[Data excerpts — start]
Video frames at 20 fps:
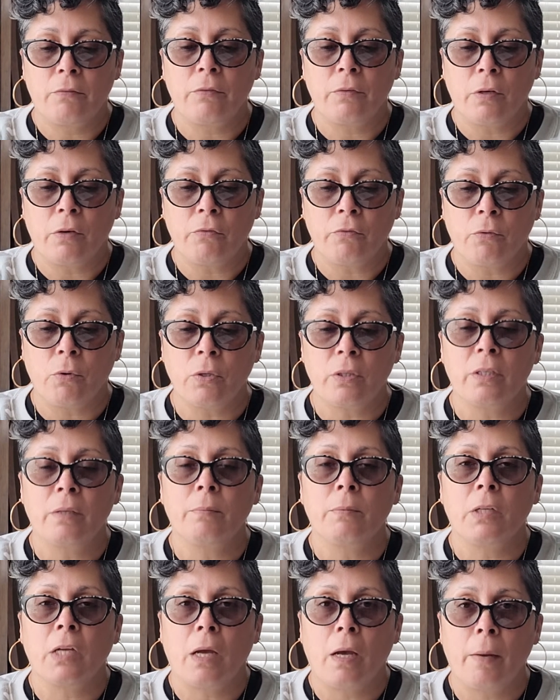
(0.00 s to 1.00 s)
afford
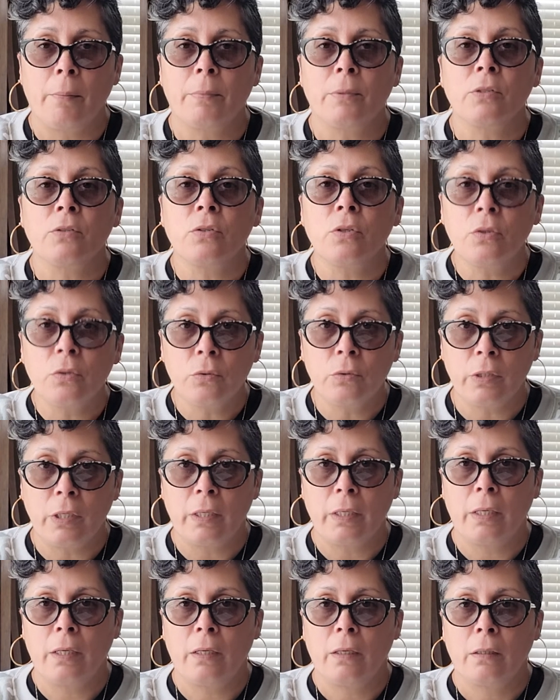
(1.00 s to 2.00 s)
them the
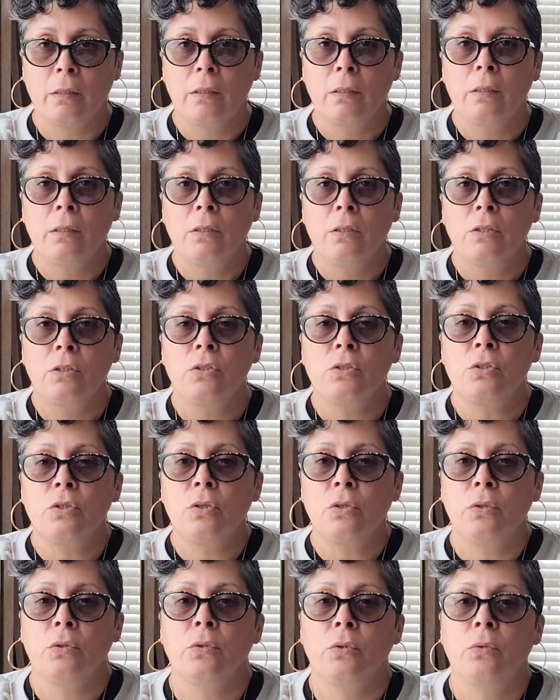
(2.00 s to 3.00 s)
opportunity
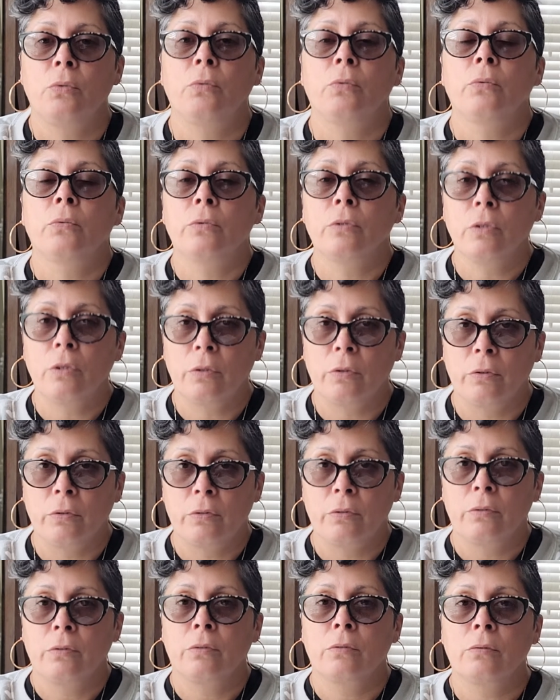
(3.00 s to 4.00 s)
to
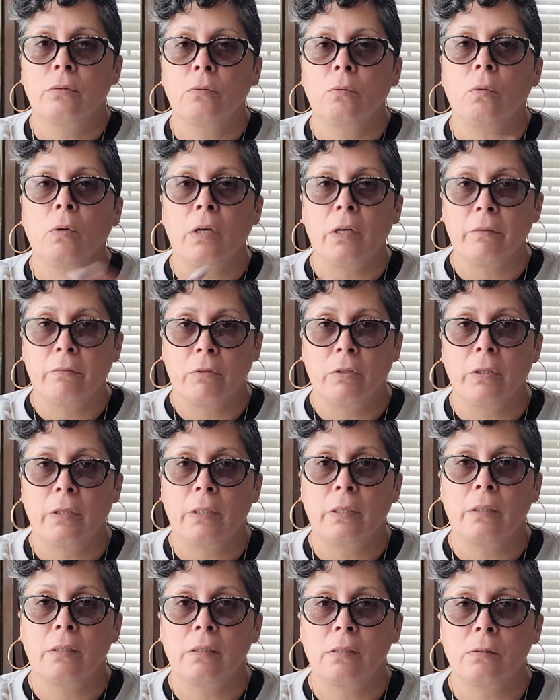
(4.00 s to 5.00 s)
learn whatever it
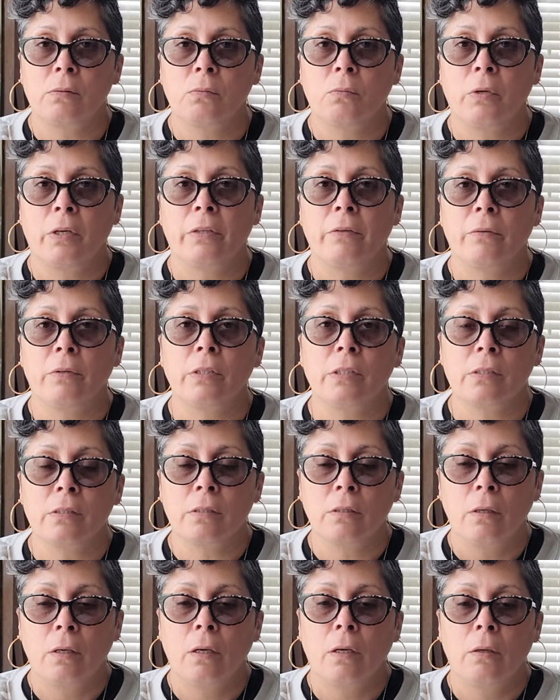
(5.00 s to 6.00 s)
is, whether
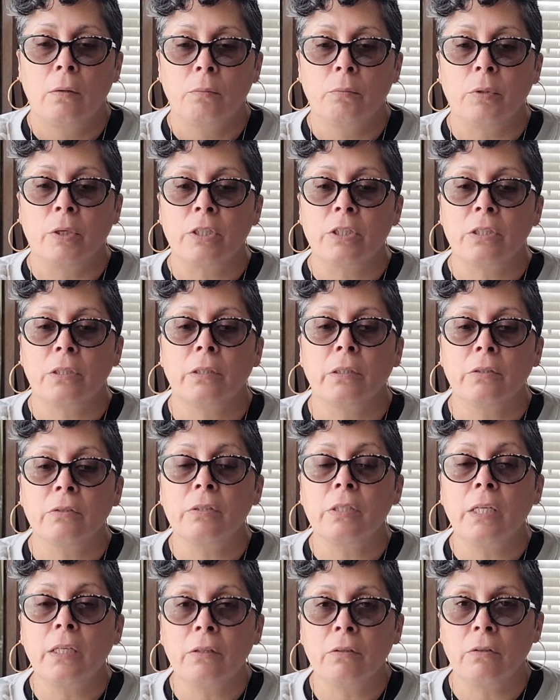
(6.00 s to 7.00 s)
it's brushing their
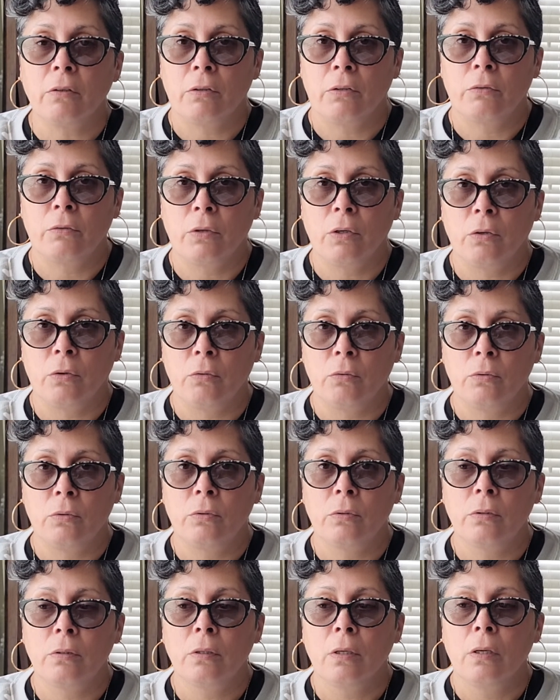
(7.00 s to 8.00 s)
teeth on their own,
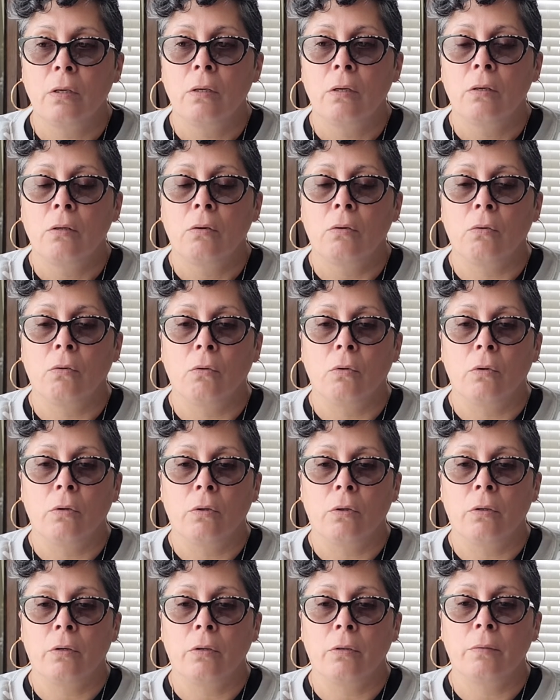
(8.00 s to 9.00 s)

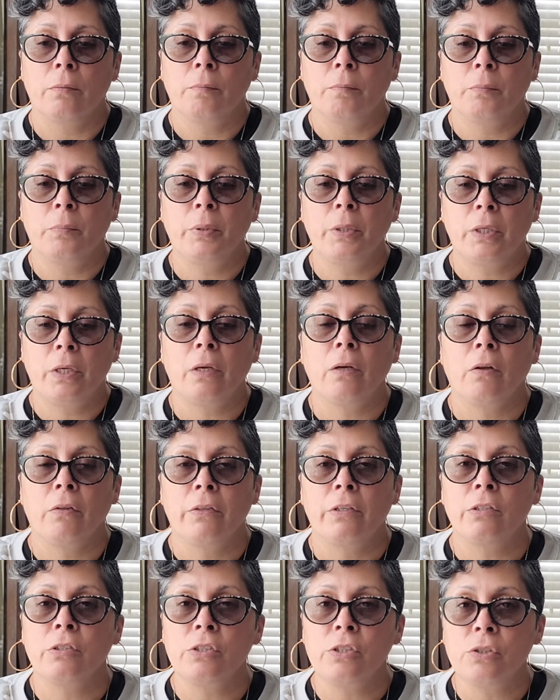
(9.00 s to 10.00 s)
or putting on
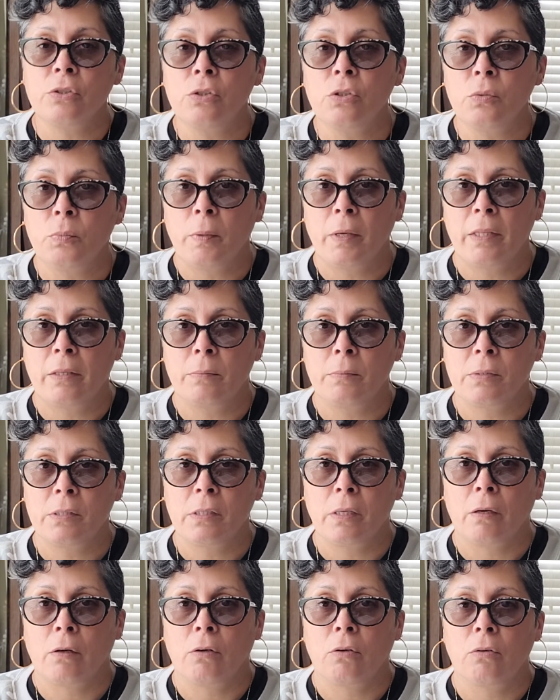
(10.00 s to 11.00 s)
their shoes by
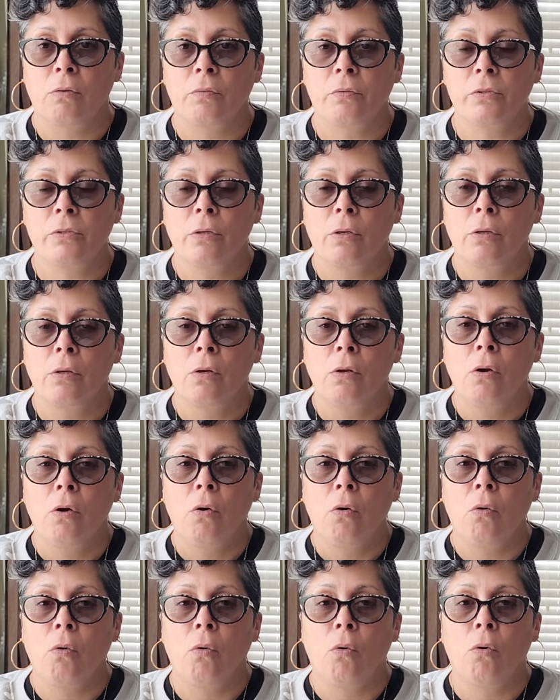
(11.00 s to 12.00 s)
themselves,
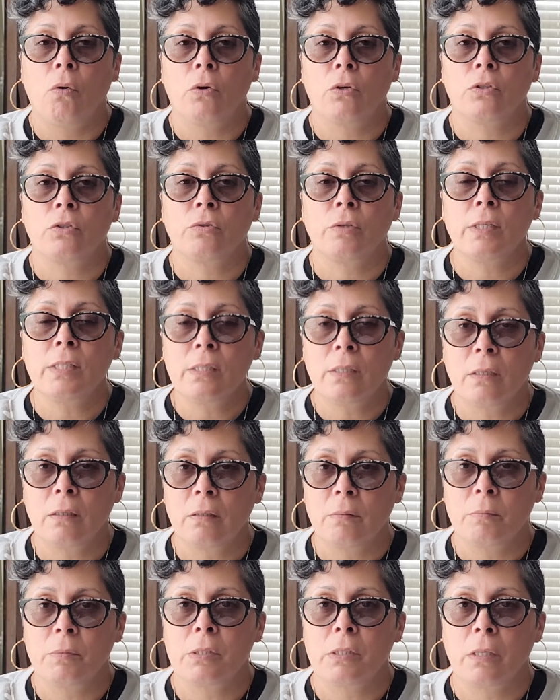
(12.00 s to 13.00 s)
or dressing
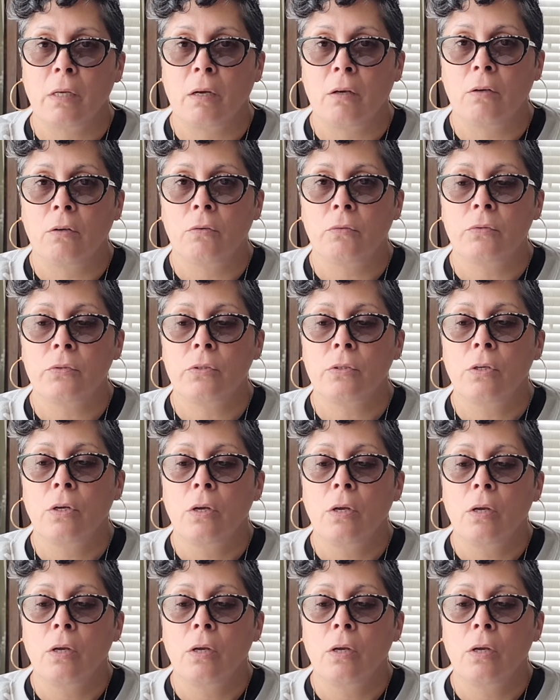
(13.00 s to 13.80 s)
themselves.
[Data excerpts — finish]
Work item
Could you restate every record above word for word, leaving the pictures out?

Solution
Video frames at 20 fps:
(0.00 s to 1.00 s)
afford
(1.00 s to 2.00 s)
them the
(2.00 s to 3.00 s)
opportunity
(3.00 s to 4.00 s)
to
(4.00 s to 5.00 s)
learn whatever it
(5.00 s to 6.00 s)
is, whether
(6.00 s to 7.00 s)
it's brushing their
(7.00 s to 8.00 s)
teeth on their own,
(8.00 s to 9.00 s)

(9.00 s to 10.00 s)
or putting on
(10.00 s to 11.00 s)
their shoes by
(11.00 s to 12.00 s)
themselves,
(12.00 s to 13.00 s)
or dressing
(13.00 s to 13.80 s)
themselves.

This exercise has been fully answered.